Arithmetic, explicit casts, window functions, and other expressions
(``COALESCE``, ``GREATEST``, etc.) on aggregate results are supported,
both in the same query and over subquery results:

.. code-block:: postgresql

    SELECT dept, COUNT(*) * 10 FROM employees GROUP BY dept;
    SELECT dept, SUM(salary) + 1000 FROM employees GROUP BY dept;
    SELECT dept, string_agg(name, ', ') || ' (team)' FROM employees GROUP BY dept;
    SELECT cnt::numeric FROM (SELECT COUNT(*) AS cnt FROM employees GROUP BY dept) t;
    SELECT dept, cnt, SUM(cnt) OVER () FROM (SELECT dept, COUNT(*) AS cnt FROM employees GROUP BY dept) t;
    SELECT dept, COALESCE(cnt, 0) FROM (SELECT dept, COUNT(*) AS cnt FROM employees GROUP BY dept) t;
    SELECT dept, GREATEST(cnt, 3) FROM (SELECT dept, COUNT(*) AS cnt FROM employees GROUP BY dept) t;

When such an operation is performed, the aggregate result is cast from
its internal ``agg_token`` representation back to the original aggregate
return type (e.g., ``bigint`` for ``COUNT``, ``numeric`` for ``AVG``).
A warning is emitted to indicate that the provenance information is lost
in the conversion.

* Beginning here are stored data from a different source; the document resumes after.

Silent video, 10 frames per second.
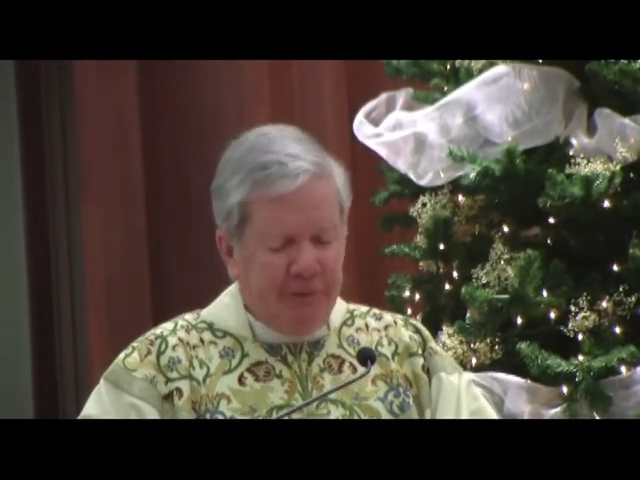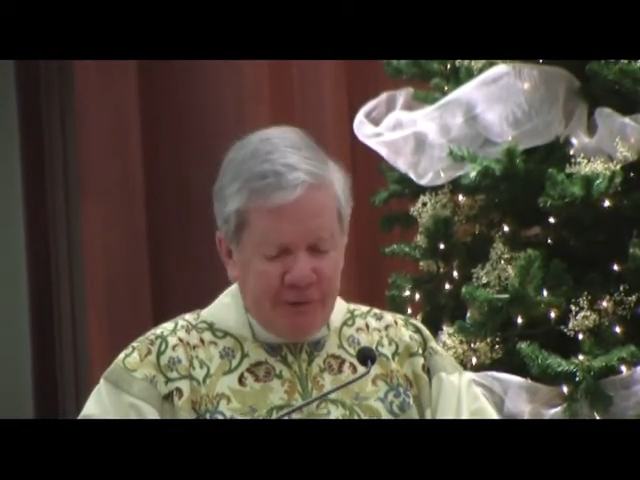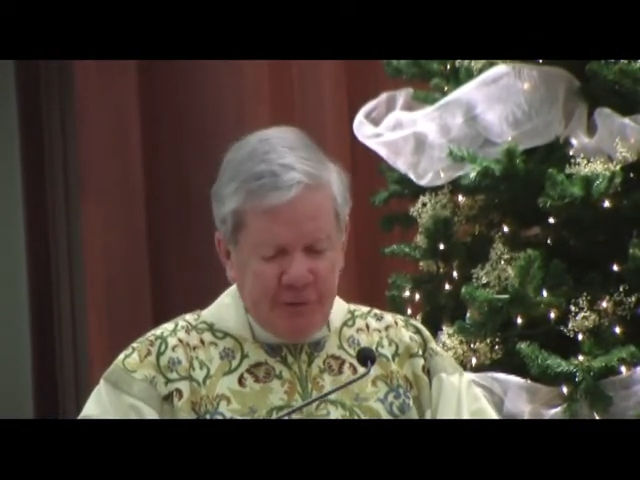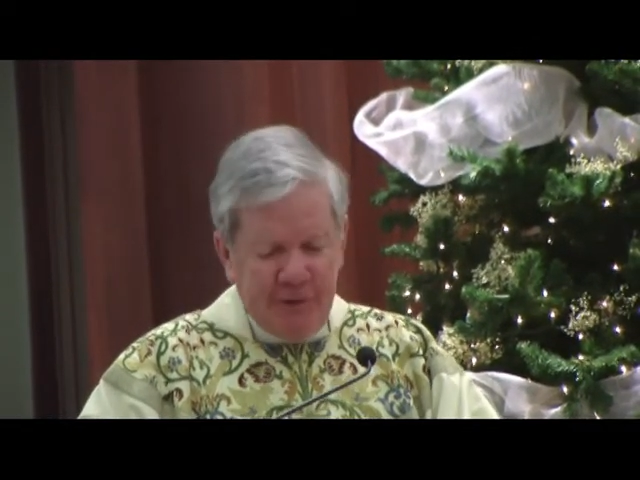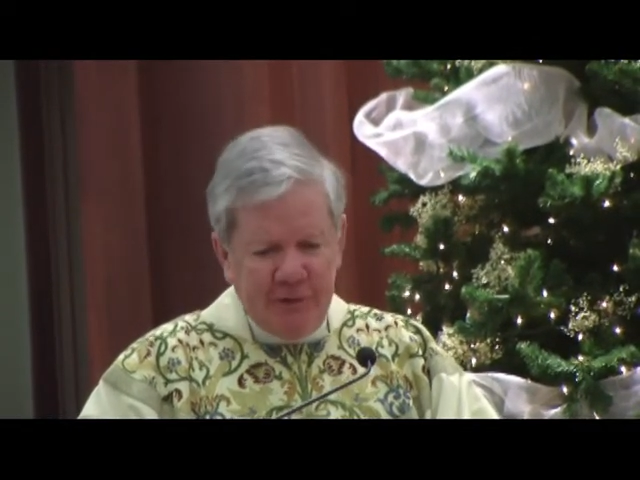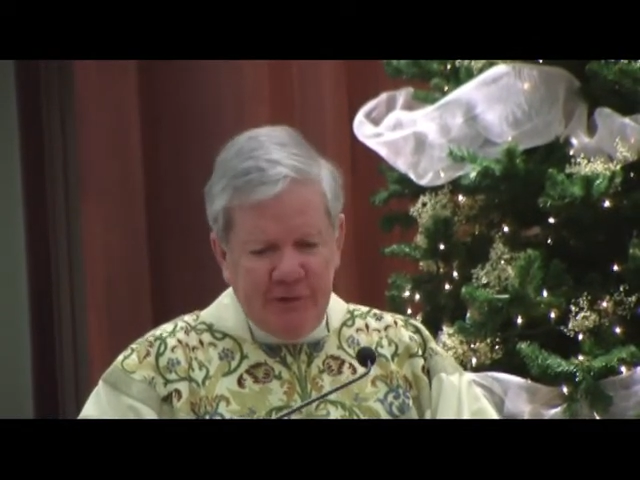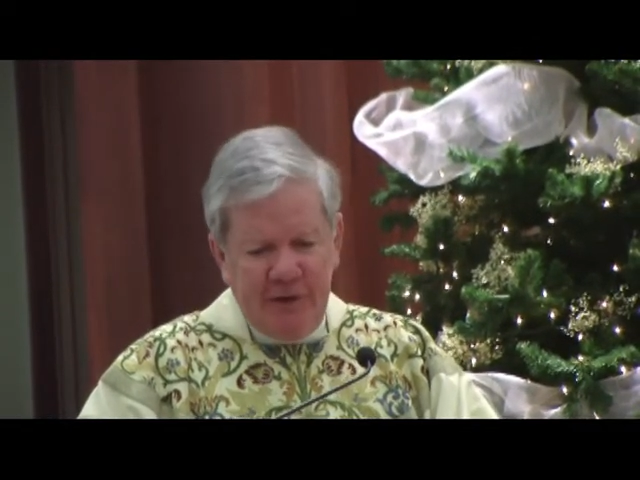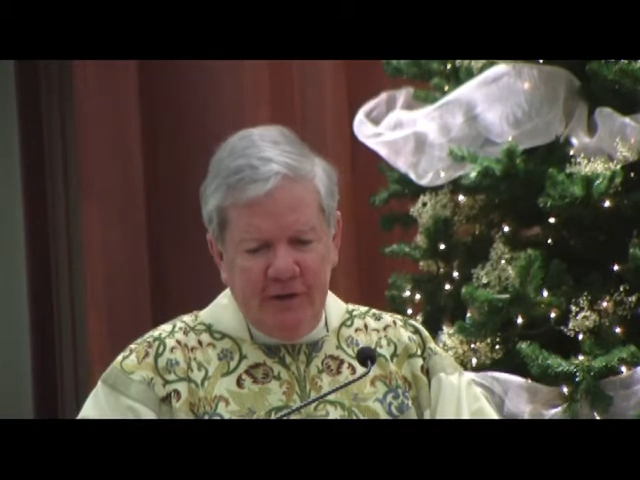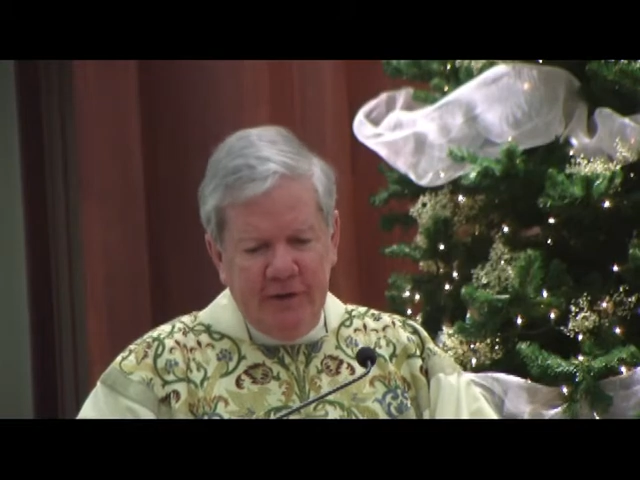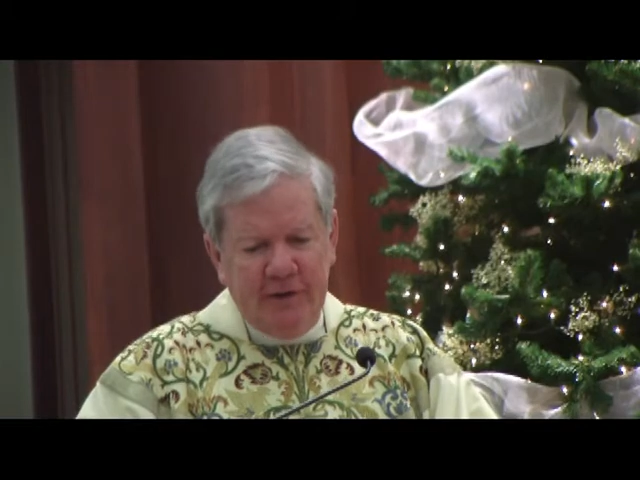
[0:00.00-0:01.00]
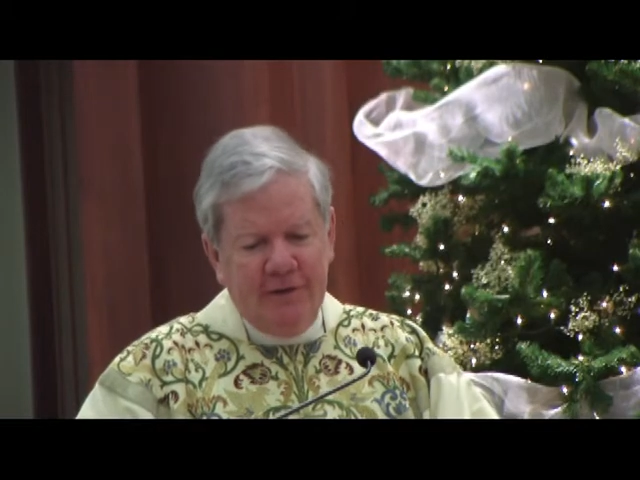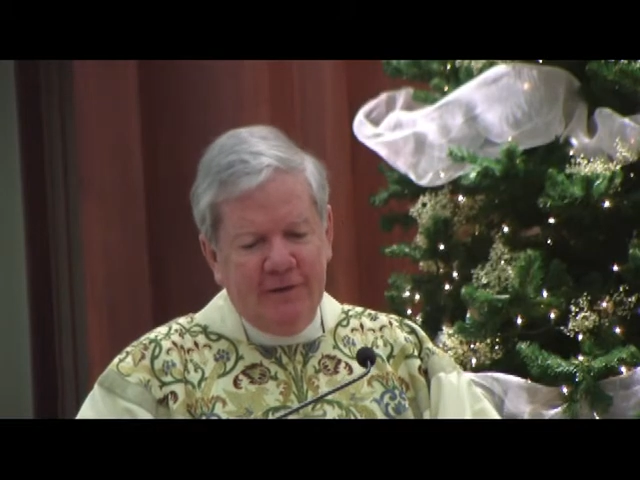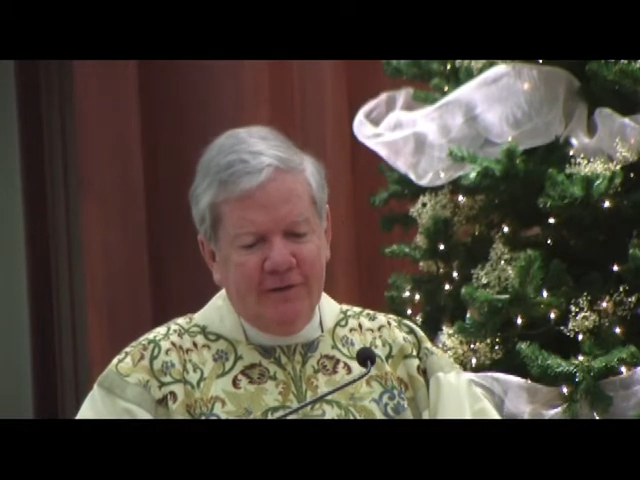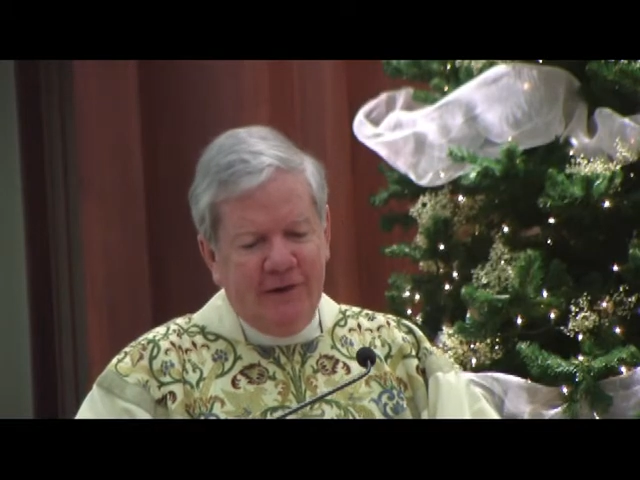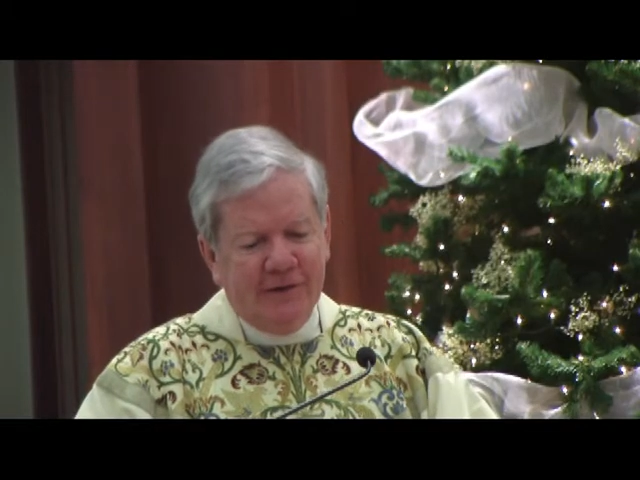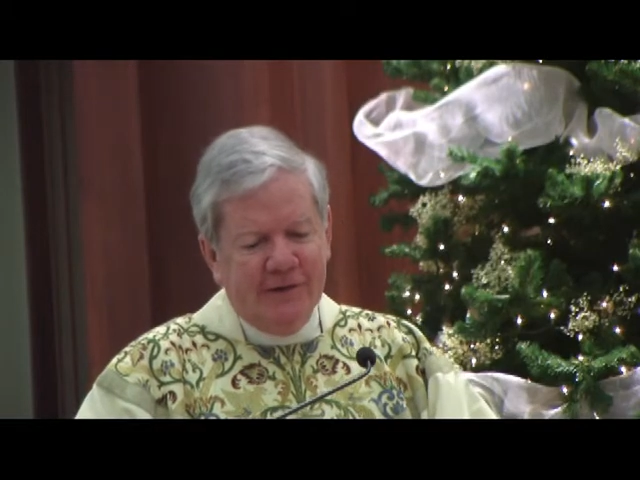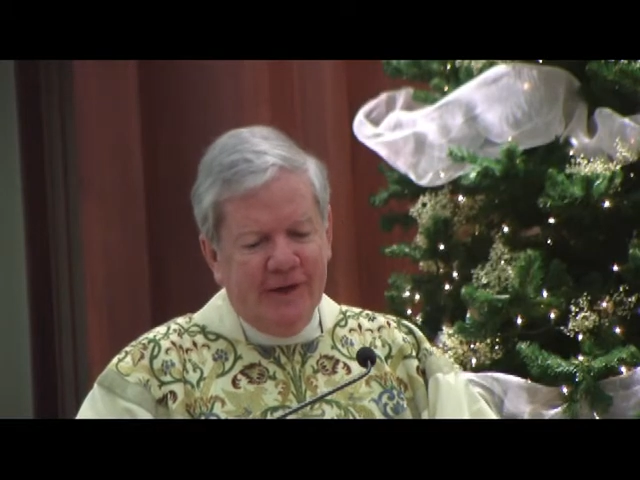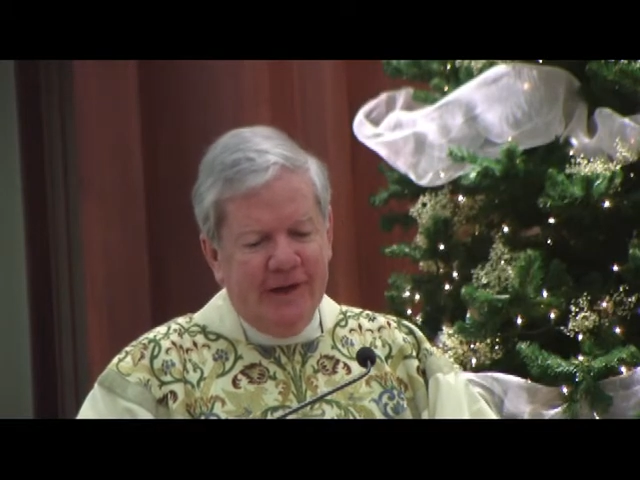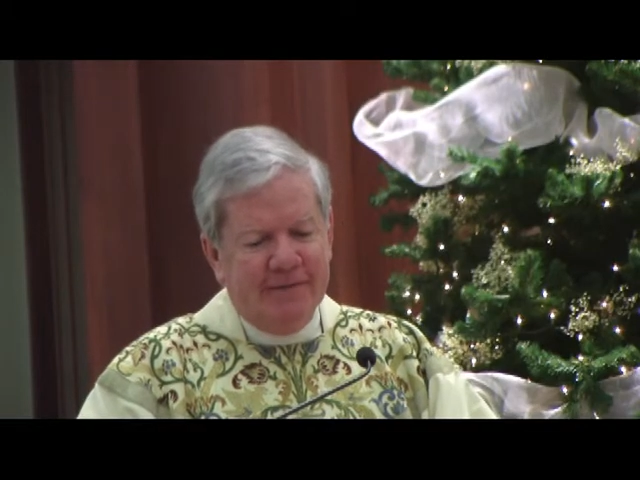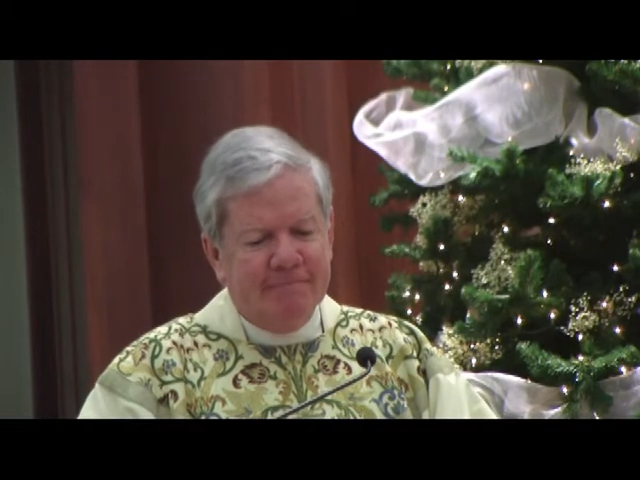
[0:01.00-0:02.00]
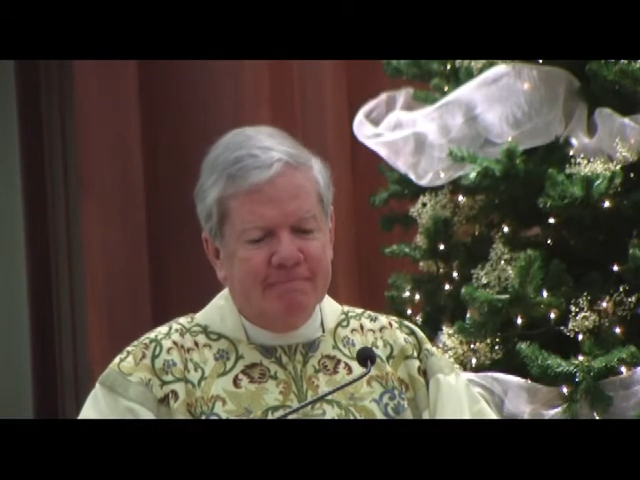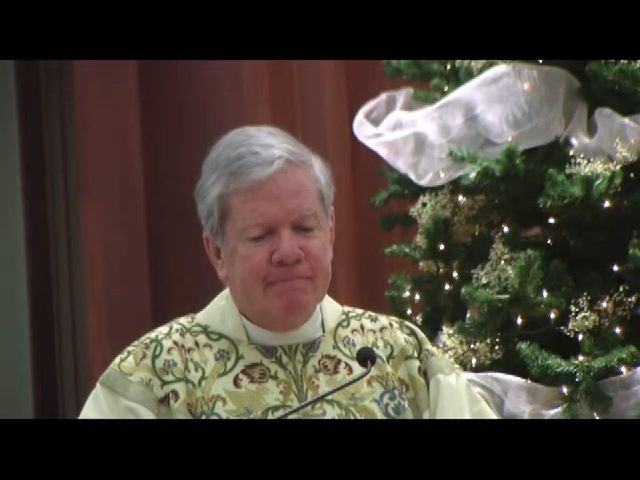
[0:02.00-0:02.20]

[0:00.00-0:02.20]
Christmas here at Christ the King.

The provenance of the aggregate group itself is still
tracked in the ``provsql`` column.

HAVING
------

Simple ``HAVING`` clauses are supported:

.. code-block:: postgresql

    SELECT dept, COUNT(*) AS n, provenance()
    FROM employees
    GROUP BY dept
    HAVING COUNT(*) > 2;

Complex ``HAVING`` conditions that involve provenance-tracked aggregates
(e.g., a ``HAVING`` on the result of a computation over an aggregate)
are not fully supported and may produce incorrect results or an error.

The ``choose`` Aggregate
-------------------------

The :sqlfunc:`choose` aggregate picks an arbitrary non-NULL value from a group.
It is particularly useful for modelling mutually exclusive choices
in a probabilistic setting: the provenance of the chosen value records
which input tuple was selected, enabling correct probability computation
over the choice.

.. code-block:: postgresql

    SELECT city, choose(position) AS sample_position
    FROM employees
    GROUP BY city;

Grouping Sets
--------------

`GROUPING SETS, CUBE, and ROLLUP
<https://www.postgresql.org/docs/current/queries-table-expressions.html#QUERIES-GROUPING-SETS>`_
are not supported.